======== Record extracts ========

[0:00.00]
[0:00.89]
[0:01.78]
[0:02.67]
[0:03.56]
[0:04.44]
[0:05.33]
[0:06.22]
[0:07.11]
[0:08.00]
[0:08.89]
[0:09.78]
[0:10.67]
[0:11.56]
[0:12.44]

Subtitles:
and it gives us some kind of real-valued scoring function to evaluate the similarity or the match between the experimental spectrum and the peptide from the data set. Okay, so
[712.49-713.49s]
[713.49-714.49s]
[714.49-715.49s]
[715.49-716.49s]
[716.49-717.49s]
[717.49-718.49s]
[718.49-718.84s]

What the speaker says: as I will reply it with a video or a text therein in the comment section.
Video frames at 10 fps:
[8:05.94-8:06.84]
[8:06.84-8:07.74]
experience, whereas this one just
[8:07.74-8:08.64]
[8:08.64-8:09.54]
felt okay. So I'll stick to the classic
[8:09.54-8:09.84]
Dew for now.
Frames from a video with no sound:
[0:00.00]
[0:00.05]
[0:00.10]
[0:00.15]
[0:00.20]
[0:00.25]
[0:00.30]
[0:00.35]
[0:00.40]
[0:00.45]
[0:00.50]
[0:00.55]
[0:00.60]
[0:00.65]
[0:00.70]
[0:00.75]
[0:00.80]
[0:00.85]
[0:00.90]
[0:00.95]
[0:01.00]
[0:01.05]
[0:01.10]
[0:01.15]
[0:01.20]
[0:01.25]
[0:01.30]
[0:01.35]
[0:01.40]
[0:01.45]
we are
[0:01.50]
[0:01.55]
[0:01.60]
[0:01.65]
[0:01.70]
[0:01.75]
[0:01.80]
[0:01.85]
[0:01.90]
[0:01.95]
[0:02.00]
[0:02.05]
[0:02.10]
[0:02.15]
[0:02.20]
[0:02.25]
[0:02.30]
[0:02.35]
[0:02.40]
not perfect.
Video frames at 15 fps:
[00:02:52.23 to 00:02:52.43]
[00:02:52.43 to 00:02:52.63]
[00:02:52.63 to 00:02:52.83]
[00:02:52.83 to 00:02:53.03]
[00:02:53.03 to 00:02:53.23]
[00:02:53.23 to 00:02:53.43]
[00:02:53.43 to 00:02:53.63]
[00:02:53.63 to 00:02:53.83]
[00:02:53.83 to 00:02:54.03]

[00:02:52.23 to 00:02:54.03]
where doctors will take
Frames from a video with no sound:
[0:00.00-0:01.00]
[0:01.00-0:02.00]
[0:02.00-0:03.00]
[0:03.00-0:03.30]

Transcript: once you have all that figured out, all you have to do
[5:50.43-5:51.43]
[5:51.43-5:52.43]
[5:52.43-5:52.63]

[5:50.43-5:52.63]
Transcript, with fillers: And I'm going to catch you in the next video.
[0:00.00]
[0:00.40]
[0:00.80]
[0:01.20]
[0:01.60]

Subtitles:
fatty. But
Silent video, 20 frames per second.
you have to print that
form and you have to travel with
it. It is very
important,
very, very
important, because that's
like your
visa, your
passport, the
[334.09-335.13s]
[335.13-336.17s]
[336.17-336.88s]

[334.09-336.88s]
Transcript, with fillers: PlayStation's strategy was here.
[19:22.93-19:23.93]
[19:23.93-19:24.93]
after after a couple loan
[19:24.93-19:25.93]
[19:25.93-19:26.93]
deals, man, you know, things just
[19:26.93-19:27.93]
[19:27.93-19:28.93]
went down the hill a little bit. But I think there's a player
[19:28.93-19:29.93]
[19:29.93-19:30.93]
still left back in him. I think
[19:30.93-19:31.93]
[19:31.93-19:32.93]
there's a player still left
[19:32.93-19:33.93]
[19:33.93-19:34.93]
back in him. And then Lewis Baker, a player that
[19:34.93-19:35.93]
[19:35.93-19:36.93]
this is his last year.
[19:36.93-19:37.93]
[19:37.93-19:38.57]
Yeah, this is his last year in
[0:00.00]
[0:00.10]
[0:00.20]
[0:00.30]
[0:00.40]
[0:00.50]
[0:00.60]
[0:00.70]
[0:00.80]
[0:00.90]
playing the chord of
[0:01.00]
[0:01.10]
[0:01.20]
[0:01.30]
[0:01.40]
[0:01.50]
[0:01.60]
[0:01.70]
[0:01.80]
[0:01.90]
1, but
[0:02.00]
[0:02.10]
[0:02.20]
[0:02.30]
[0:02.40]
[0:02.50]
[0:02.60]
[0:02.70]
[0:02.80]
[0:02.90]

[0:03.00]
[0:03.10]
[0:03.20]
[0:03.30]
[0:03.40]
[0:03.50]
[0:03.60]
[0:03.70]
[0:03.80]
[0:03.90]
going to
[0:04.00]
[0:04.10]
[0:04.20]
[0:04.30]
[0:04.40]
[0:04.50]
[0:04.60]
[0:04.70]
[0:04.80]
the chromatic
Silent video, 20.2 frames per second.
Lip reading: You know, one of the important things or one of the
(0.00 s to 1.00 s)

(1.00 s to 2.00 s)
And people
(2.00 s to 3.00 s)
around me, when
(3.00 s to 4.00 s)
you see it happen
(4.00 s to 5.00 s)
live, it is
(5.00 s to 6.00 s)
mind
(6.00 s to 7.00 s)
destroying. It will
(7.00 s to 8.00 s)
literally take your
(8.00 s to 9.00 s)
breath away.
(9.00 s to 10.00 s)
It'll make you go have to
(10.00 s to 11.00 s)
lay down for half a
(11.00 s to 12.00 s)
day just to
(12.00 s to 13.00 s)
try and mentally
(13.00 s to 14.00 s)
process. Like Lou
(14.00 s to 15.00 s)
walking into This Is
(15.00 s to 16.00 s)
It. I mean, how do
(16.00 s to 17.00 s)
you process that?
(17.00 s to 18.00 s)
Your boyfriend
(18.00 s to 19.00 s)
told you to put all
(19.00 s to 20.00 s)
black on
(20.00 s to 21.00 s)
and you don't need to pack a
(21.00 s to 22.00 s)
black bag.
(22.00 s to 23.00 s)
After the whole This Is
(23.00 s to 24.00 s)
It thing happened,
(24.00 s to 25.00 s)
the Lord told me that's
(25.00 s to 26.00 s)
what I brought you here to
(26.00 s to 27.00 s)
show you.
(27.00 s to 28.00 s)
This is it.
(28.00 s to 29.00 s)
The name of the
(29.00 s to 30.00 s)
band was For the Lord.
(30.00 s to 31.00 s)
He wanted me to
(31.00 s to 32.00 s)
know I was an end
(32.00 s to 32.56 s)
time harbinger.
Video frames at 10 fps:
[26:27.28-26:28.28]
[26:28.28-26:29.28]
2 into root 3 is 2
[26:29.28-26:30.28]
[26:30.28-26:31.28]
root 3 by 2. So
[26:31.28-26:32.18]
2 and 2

========

- [Aim of the exercise]
Of all the lines above, tally those with the word "fillers". Write the total only.

- [Output for this exercise]
2